**What to produce:** Word for word, restate the entries below from their first line through the line that contains "[0:00.00-0:07.80]".

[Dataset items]
-------------------------
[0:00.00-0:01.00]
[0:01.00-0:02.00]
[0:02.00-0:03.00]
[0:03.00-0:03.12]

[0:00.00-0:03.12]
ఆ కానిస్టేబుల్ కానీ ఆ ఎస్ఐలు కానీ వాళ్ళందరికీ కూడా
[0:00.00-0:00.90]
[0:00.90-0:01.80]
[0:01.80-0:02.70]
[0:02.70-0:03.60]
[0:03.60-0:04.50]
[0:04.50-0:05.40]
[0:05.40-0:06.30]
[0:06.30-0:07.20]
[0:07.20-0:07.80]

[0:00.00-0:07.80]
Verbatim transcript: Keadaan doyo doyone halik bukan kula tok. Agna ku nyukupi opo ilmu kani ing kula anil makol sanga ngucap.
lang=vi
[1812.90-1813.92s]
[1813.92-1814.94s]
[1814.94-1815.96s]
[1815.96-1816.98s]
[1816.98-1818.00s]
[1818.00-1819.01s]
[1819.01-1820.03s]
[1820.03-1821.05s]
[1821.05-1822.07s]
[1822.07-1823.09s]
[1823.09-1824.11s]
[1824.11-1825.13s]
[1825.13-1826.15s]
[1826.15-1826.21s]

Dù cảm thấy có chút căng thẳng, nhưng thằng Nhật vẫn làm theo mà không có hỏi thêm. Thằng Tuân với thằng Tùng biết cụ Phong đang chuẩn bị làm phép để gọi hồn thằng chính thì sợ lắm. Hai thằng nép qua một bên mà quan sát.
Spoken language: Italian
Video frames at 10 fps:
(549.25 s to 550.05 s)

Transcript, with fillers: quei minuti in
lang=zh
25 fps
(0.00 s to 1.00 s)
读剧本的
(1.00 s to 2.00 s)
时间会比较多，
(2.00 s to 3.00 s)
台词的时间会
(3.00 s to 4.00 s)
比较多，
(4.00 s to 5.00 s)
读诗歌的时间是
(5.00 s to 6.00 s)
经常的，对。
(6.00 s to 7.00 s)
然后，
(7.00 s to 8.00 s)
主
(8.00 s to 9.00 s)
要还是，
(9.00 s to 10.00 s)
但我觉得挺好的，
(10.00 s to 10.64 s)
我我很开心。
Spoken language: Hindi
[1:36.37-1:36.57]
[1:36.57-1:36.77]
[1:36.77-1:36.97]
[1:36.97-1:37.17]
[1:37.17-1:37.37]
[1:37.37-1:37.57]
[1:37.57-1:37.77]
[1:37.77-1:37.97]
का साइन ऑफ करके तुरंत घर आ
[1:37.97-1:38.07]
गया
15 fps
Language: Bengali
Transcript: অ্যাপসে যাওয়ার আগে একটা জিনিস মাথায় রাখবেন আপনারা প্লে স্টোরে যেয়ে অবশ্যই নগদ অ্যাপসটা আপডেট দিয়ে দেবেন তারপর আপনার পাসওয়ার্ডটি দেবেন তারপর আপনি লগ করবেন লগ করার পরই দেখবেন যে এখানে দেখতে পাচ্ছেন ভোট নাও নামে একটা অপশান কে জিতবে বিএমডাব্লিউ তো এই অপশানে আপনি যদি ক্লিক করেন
-------------------------
**Solved exercise:**
[0:00.00-0:01.00]
[0:01.00-0:02.00]
[0:02.00-0:03.00]
[0:03.00-0:03.12]

[0:00.00-0:03.12]
ఆ కానిస్టేబుల్ కానీ ఆ ఎస్ఐలు కానీ వాళ్ళందరికీ కూడా
[0:00.00-0:00.90]
[0:00.90-0:01.80]
[0:01.80-0:02.70]
[0:02.70-0:03.60]
[0:03.60-0:04.50]
[0:04.50-0:05.40]
[0:05.40-0:06.30]
[0:06.30-0:07.20]
[0:07.20-0:07.80]

[0:00.00-0:07.80]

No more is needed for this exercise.